On Mar 7, 2010, at 2:47 AM, Chris M. Thomasson wrote:

> "Daniel Larimer" <dlarimer_at_[hidden]> wrote in message news:A46E676B-59BA-4117-879E-7FE391255B21_at_gmail.com...
> [...]
>> Talking with my employer, I am gaining support for eventually open sourcing a lot of this! As far > as I have been able to google, I have not found any system that does what I describe above.
>
> I take it that you are not familiar with Clik++:
>
> http://software.intel.com/en-us/articles/intel-cilk
>
>
> or QuickThreads:
>
> http://www.quickthreadprogramming.com
>

Nope. And I searched just about everything I could think of to describe corporative multi-tasking and user threads. Found lots of stuff, but not those.

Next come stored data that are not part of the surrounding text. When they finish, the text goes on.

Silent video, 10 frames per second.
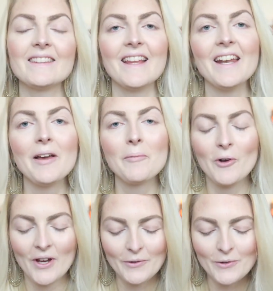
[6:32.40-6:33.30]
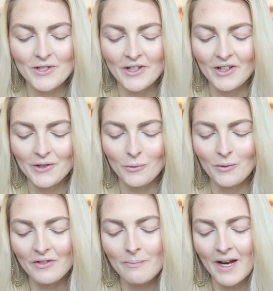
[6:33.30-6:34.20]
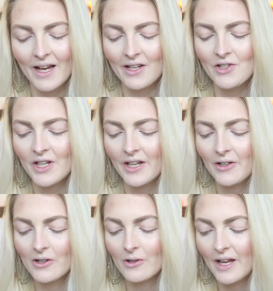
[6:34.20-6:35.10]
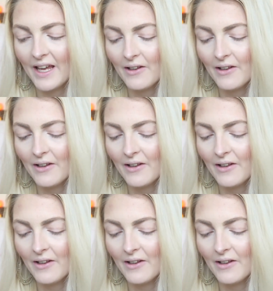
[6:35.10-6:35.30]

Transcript: Then I'm going to start with my eyeshadow,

The intel library looks interesting in that it is the most cross platform, where as quickthreadprogramming.com mentions Windows 7 but says nothing about linux/g++.

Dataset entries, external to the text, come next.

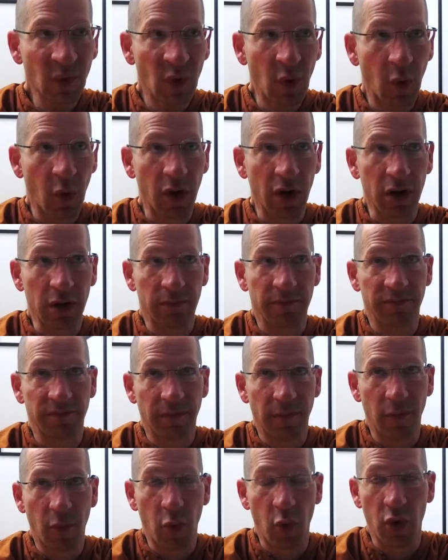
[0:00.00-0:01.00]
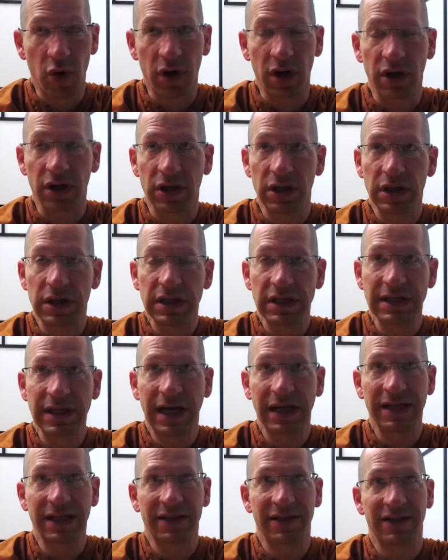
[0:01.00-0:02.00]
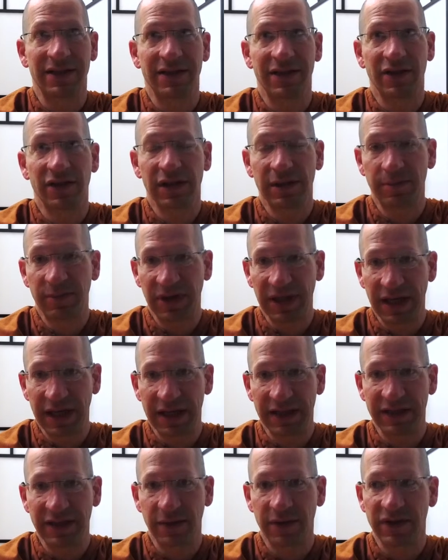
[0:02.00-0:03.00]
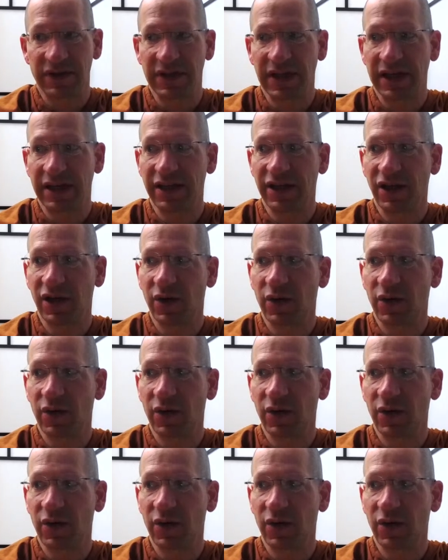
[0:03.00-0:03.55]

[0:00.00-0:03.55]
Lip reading: Or more, not necessarily place, I would say,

As nice as those libraries are, they still fail to achieve my desired syntax:

struct SomeServantClass
{
        int width();
        int height();
        int calculate_area(int w, int h);
};

IDL_STUB( SomeServantClass, IDL_BASE,
        METHOD(width),
        METHOD(height),
        METHOD(calculate_area)
)

actor<SomeServantClass> a;

future<int> w = a.width();
future<int> h = a.height();
future<int> area = a.calculate_area( w, h );
future<int> area34 = a.calculate_area( 3, 4 );

Where the tasks are all "automatic" and under the hood. SomeServantClass could be ANY existing class without modification. Also, area34 would be realized before area because w and h must be evaluated before the first calculate_area can be scheduled, where as the second can be scheduled immediately instead of weight on other futures.

I suppose I could build my scheduler / active objects system upon one of those libraries. Boost.task looks the most promising from what I have seen.

I guess for what I am doing, these higher level task abstractions attempt to do "too much" and I would essentially be using them as an implementation of coroutines. I don't want my users to be thinking about threads, locks, wait conditions, yielding, scheduling, etc. I want them to operate on a much higher level.